• TO DO: Copy out the data line by line exactly, from its start to the line bearing "(509.15 s to 510.15 s)", inclusive.

*** ENTRIES SHOWN ***

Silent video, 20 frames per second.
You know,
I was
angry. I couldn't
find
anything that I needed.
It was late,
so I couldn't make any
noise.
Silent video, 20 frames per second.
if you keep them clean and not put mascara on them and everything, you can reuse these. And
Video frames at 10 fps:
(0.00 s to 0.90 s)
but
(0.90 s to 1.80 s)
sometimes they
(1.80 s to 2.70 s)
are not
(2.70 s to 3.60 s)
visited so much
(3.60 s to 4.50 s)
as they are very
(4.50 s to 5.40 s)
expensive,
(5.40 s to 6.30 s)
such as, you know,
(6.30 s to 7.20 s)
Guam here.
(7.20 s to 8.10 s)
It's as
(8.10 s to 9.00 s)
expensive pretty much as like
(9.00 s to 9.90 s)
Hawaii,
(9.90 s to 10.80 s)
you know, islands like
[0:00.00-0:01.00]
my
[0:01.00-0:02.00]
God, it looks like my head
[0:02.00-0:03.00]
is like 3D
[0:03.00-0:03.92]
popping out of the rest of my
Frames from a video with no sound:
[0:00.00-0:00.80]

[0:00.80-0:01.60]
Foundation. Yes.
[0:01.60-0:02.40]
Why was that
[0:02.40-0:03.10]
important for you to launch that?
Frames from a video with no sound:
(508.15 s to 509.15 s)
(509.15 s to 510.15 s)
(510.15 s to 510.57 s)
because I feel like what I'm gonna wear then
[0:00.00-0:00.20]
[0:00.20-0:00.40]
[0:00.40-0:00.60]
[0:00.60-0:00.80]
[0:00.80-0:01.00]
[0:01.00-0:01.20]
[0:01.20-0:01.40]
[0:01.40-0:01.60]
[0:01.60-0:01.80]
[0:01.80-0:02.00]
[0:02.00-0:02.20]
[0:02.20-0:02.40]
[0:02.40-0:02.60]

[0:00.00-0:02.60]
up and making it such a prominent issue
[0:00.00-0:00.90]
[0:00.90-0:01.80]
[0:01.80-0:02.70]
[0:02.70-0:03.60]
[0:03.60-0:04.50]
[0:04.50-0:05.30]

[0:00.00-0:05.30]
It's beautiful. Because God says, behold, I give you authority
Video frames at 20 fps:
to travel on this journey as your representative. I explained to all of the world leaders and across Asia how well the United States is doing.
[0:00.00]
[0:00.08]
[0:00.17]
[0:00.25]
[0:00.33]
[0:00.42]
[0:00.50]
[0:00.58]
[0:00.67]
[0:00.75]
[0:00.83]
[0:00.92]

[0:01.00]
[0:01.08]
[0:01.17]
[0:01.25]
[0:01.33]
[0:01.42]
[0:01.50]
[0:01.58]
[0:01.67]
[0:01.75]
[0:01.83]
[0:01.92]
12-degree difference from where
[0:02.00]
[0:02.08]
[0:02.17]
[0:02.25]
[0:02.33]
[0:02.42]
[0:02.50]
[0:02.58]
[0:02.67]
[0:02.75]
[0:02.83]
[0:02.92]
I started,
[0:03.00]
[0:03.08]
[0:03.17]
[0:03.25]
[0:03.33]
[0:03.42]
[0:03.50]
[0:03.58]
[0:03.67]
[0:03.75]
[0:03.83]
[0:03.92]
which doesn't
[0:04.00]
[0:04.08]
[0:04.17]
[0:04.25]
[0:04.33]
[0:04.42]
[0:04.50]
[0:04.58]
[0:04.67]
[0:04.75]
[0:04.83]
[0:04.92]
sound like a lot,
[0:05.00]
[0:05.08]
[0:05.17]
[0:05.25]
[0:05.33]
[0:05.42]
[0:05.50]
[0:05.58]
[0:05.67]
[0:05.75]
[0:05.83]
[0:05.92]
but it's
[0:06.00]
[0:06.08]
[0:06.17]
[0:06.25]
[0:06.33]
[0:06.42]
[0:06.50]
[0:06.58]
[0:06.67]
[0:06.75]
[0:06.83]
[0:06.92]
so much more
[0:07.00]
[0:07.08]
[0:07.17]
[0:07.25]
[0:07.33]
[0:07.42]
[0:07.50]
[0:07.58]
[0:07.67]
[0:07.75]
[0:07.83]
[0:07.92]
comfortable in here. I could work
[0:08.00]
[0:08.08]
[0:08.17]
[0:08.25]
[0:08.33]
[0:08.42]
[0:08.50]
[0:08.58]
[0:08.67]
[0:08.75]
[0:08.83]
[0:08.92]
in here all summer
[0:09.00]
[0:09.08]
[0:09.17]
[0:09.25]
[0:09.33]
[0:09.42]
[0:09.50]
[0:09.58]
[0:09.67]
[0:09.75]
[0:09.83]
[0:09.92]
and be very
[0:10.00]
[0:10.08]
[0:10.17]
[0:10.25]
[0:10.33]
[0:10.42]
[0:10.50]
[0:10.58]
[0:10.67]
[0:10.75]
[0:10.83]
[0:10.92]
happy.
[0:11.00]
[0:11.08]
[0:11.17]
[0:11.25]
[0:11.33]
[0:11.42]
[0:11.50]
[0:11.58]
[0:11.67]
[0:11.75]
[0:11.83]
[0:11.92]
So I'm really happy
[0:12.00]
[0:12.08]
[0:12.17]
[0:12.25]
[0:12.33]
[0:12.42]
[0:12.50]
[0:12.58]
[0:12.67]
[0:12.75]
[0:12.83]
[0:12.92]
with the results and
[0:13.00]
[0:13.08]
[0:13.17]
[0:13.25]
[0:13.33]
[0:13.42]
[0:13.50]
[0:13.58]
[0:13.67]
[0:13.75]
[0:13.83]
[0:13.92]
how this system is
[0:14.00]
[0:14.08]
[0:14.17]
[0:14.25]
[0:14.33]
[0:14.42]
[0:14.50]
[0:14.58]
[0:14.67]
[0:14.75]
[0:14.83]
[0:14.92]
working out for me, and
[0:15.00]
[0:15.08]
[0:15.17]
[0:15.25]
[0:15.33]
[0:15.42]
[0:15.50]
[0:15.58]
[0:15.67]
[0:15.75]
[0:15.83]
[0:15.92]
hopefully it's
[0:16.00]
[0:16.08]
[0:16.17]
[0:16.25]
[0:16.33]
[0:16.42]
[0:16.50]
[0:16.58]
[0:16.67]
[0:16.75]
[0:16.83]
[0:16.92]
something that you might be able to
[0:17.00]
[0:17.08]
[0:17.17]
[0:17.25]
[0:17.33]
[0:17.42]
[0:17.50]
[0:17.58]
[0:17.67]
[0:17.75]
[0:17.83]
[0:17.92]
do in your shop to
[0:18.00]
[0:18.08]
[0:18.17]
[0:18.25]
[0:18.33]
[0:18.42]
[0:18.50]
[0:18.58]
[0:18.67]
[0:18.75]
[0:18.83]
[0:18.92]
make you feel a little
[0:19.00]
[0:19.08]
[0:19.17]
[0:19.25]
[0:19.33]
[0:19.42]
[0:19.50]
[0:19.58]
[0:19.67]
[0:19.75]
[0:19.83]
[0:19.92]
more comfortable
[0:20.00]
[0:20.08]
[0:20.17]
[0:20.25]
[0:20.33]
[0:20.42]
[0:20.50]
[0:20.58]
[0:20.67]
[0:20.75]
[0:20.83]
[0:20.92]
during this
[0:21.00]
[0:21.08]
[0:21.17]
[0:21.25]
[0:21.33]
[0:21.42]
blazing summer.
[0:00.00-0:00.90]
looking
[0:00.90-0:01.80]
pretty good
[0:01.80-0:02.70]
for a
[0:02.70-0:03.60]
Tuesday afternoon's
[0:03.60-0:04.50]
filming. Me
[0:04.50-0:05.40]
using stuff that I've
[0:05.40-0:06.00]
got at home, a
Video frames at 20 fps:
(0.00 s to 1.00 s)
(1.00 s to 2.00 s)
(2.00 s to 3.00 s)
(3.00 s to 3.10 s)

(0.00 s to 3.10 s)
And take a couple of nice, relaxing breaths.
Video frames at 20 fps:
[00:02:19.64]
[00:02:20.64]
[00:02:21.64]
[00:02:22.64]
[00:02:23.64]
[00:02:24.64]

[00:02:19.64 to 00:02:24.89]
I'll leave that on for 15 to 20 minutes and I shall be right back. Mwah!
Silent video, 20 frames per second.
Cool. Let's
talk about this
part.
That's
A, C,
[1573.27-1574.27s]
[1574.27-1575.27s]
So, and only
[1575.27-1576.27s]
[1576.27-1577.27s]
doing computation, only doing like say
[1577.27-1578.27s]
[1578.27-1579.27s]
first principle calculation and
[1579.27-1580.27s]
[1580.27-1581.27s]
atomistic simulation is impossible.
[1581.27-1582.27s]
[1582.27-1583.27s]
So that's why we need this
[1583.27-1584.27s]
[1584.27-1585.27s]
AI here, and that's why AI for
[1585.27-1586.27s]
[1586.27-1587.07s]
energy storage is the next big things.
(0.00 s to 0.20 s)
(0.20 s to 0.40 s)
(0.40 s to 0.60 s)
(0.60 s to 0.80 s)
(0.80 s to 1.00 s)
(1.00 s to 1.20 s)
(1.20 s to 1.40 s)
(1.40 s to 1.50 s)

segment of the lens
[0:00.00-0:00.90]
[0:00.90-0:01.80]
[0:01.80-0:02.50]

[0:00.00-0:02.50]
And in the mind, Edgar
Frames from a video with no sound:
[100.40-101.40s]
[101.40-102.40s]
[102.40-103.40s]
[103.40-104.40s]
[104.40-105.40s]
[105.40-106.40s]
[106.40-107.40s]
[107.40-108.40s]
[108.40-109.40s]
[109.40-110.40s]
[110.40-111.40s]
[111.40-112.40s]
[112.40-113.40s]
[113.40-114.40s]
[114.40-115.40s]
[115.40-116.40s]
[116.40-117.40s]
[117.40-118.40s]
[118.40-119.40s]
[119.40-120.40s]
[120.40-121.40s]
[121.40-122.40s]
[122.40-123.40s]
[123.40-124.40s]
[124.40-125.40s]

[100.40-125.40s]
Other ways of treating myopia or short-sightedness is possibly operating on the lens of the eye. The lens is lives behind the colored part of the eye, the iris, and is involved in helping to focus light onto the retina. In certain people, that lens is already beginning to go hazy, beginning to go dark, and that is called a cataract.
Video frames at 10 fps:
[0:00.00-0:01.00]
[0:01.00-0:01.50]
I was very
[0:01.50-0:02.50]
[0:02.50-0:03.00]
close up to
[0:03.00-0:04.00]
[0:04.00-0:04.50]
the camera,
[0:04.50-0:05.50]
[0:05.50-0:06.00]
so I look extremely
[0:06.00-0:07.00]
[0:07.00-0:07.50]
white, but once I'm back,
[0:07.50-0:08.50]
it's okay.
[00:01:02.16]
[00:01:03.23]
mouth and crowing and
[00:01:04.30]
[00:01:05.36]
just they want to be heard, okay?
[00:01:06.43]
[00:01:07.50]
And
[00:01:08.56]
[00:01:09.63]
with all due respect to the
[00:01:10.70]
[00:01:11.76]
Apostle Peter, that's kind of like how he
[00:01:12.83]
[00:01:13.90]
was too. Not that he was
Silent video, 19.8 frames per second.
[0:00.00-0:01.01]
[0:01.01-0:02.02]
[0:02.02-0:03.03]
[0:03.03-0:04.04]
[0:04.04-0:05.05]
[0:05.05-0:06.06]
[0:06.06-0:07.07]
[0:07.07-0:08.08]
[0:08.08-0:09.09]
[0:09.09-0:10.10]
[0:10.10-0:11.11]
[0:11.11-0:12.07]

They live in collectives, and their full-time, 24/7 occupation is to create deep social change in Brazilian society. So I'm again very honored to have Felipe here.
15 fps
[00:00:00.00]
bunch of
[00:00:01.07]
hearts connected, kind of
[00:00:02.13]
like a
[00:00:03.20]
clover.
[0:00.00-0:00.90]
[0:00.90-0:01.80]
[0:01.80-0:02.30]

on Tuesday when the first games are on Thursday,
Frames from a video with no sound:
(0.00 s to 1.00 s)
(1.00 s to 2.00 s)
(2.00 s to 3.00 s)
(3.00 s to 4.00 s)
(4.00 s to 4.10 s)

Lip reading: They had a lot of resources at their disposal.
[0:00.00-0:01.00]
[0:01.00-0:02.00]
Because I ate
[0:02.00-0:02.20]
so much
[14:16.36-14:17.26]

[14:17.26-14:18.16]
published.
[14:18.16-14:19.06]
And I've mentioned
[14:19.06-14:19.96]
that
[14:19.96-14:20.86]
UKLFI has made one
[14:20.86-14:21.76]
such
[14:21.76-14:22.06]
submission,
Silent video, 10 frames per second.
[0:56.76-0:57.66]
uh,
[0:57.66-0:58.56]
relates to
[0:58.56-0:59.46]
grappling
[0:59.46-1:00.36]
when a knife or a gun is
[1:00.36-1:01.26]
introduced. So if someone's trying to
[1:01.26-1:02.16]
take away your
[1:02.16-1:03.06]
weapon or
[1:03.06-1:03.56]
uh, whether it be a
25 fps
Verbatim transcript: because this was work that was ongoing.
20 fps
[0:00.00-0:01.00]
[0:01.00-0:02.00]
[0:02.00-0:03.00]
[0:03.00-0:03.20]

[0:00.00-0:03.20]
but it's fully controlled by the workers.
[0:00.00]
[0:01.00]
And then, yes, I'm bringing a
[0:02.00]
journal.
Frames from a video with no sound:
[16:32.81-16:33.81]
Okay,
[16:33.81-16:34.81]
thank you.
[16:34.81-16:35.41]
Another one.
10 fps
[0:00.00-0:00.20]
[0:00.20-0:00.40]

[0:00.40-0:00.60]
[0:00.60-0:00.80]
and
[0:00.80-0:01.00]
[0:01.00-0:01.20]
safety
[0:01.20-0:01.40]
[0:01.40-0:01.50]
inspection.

*** End of ENTRIES SHOWN ***

• SOLUTION FOR THIS TASK:
Silent video, 20 frames per second.
You know,
I was
angry. I couldn't
find
anything that I needed.
It was late,
so I couldn't make any
noise.
Silent video, 20 frames per second.
if you keep them clean and not put mascara on them and everything, you can reuse these. And
Video frames at 10 fps:
(0.00 s to 0.90 s)
but
(0.90 s to 1.80 s)
sometimes they
(1.80 s to 2.70 s)
are not
(2.70 s to 3.60 s)
visited so much
(3.60 s to 4.50 s)
as they are very
(4.50 s to 5.40 s)
expensive,
(5.40 s to 6.30 s)
such as, you know,
(6.30 s to 7.20 s)
Guam here.
(7.20 s to 8.10 s)
It's as
(8.10 s to 9.00 s)
expensive pretty much as like
(9.00 s to 9.90 s)
Hawaii,
(9.90 s to 10.80 s)
you know, islands like
[0:00.00-0:01.00]
my
[0:01.00-0:02.00]
God, it looks like my head
[0:02.00-0:03.00]
is like 3D
[0:03.00-0:03.92]
popping out of the rest of my
Frames from a video with no sound:
[0:00.00-0:00.80]

[0:00.80-0:01.60]
Foundation. Yes.
[0:01.60-0:02.40]
Why was that
[0:02.40-0:03.10]
important for you to launch that?
Frames from a video with no sound:
(508.15 s to 509.15 s)
(509.15 s to 510.15 s)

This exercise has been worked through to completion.